In view of fibrinogen’s role as acute phase protein [18] together with an increase in LDH and sharp decline in Antithrombin III at the same time we assume inflammation or even sepsis to be the cause of this marked change in parameters. This assumption is supported by Sharma’s study that shows an increase in fibrinogen and D-dimers in children with sepsis while Matsubara’s results associate a decline in fibrinogen and Antithrombin III with sepsis [19, 20]. While we could not observe this decline in fibrinogen a sharp decrease in Antithrombin III is noticeable. The cause for this unexpected heavy inflammation in the control group during support is thus far unknown. Additionally, the heterogeneity in the underlying diseases of the control group makes it difficult to pinpoint the exact cause of larger curve changes and resulting noise in the data. An overall increase in AT III after start of ECMO is also observed by Bembea at al. although not as sharp as seen in this study [21].

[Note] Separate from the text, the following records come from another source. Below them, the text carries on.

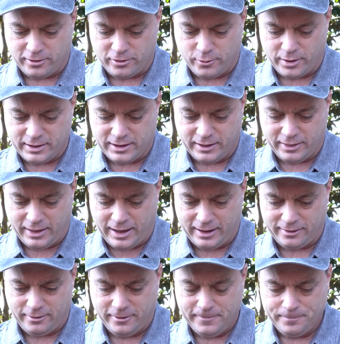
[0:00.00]
Let's go ahead and get
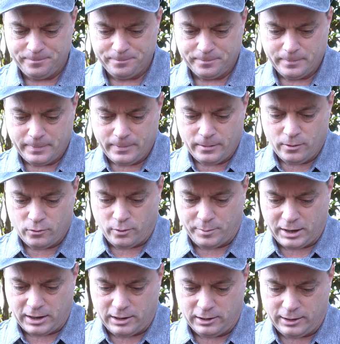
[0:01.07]
that. So I'm
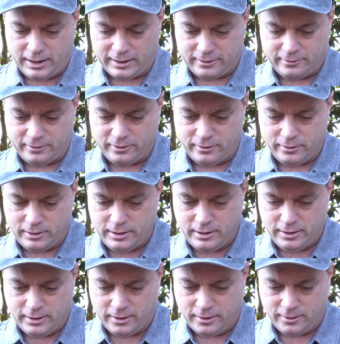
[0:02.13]
going to collect
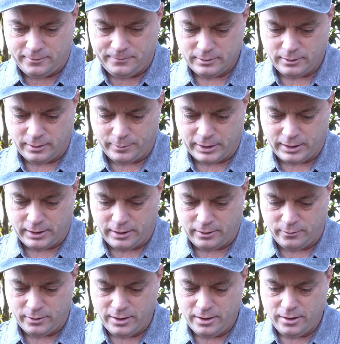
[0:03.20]
here. There we
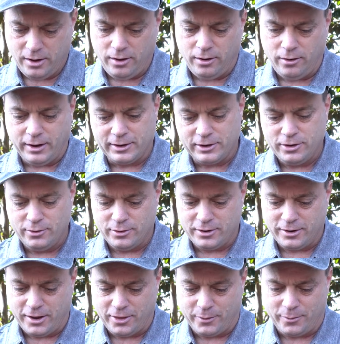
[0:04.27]
go. Oh, I queued
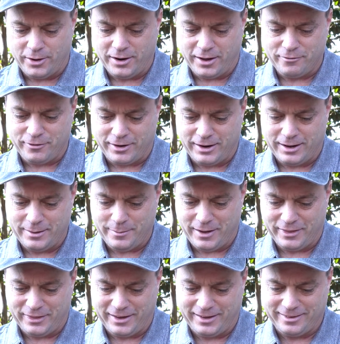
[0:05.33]
another one. I forgot
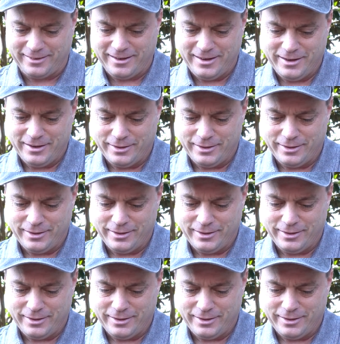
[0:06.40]
about that.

The steady decrease in platelet count is often seen during extracorporeal circulation and known [22]. Contact reactions and the unphysiological flow conditions during ECMO and it’s foreign surfaces cause a decline in platelets over time [23]. It is unlikely that the overall decline in platelets is caused by COVID-19 but in respect to the pace of decline plays COVID-19 seems to play a considerable role in the decline of platelet numbers. Together with the steady consumption of fibrinogen this decline in platelet numbers supports the assumption that during COVID-19 consumptive thrombotic processes similar to DIC happen.

In view of the heterogeneity of the underlying diseases of the control group a more extensive analysis including further parameters is advisable. New sub-variants of the SARS-CoV-2 Virus might change dynamics further.


COVID-19 can alter the patient’s hemostatic system during ECMO. The early rise in D-Dimers and steady consumption of fibrinogen suggest an increased risk of early thrombosis of the ECMO system due to COVID-19. Therefore, close-knit monitoring of D-Dimers, fibrinogen and other parameters showing ECMO performance is paramount. The suspected strong inflammatory reaction in the control group needs a larger pool of data for further investigation.